The Minister for Foreign Affairs said tonight that political leaders in Northern Ireland must stop using "brinkmanship" politics if peace is to be brought to the North.
Mr Brian Cowen told delegates at the Fianna Fáil Ard-Fheis the time for "game playing" was over and statesmanship should prevail.
He criticised the Ulster Unionist leader Mr David Trimble saying: "Partnership government is not there at the whim or favour of the Unionist party leadership."
And he also singled out Sinn Féin saying: "It is necessary also to state that it is not right for Republicans to opt out of their responsibilities and participate in the process of change that police reform now envisages."
And in a message of support for the decision of the Northern Ireland Secretary, Dr John Reid, to declare the ceasefires of the UDA and LVF to be over, Mr Cowen said: "The gun has no place in Irish politics."
"The truth is that the days of the men of violence are over. The people of Ireland are entitled to live in peace and harmony.
"Every shade of opinion has to respect the rights of others to be persuaded by the force of argument rather than the force of arms.
"No part of the community, not least in the Loyalist areas, can have their concerns and grievances properly addressed by a reversal to paramilitary violence.

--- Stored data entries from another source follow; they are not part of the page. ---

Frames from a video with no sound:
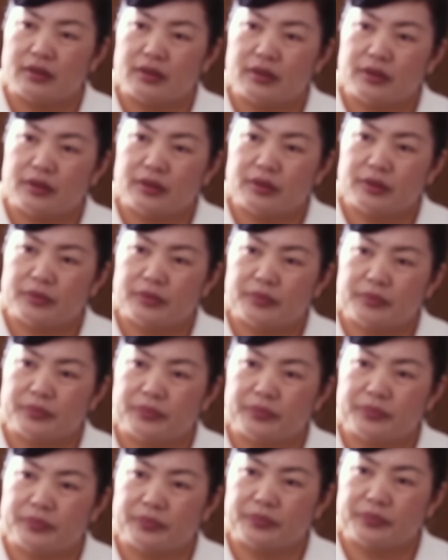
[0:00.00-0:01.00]

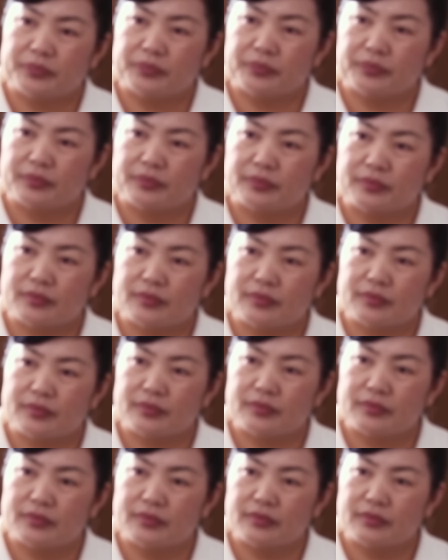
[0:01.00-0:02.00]

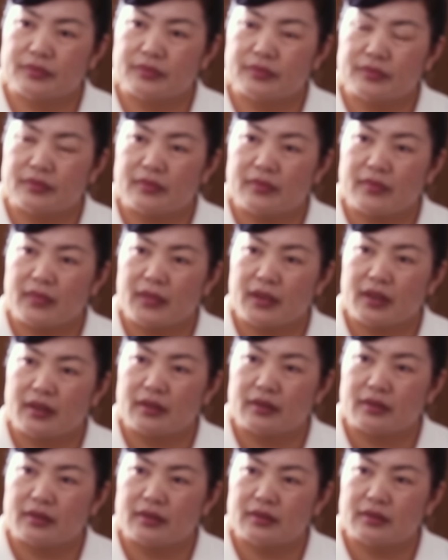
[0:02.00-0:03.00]

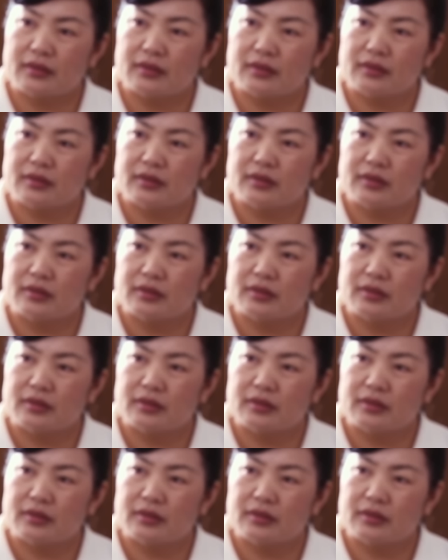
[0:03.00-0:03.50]
(not speaking)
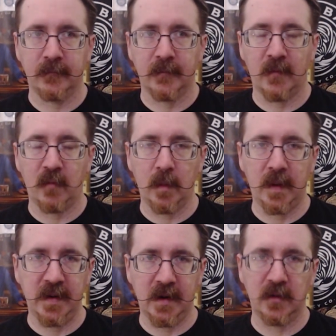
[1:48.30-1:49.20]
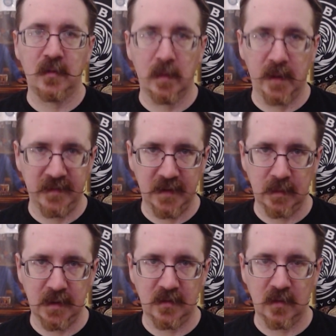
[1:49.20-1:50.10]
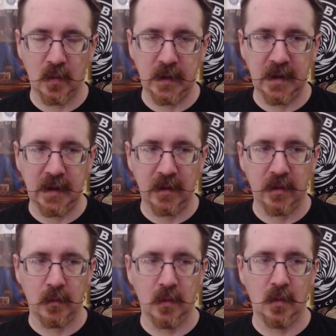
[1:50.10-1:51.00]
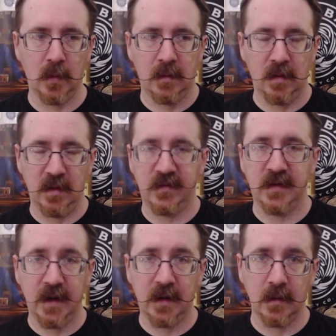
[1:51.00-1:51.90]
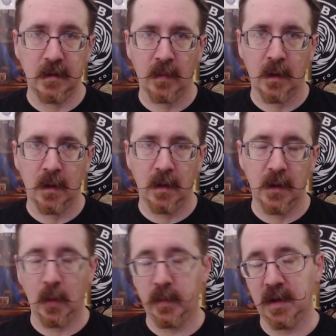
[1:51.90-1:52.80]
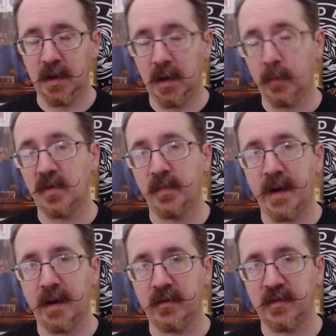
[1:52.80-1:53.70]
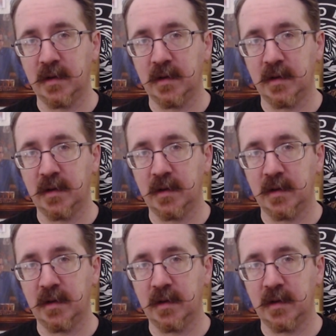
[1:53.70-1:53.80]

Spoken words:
for my parents, for my family, so we can get through this together. There will be a number of bottles to give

"Three years of real political involvement has already begun to overturn 30 wasted years of violence. Politics works."
Mr Cowen also voiced support of the US action against international terrorism.
Ireland currently holds the presidency of the UN Security Council, and Mr Cowen said he would use that role to help bring humanitarian aid to Afghanistan - "a nation subjected to one of the harshest and most ruthless regimes in the world."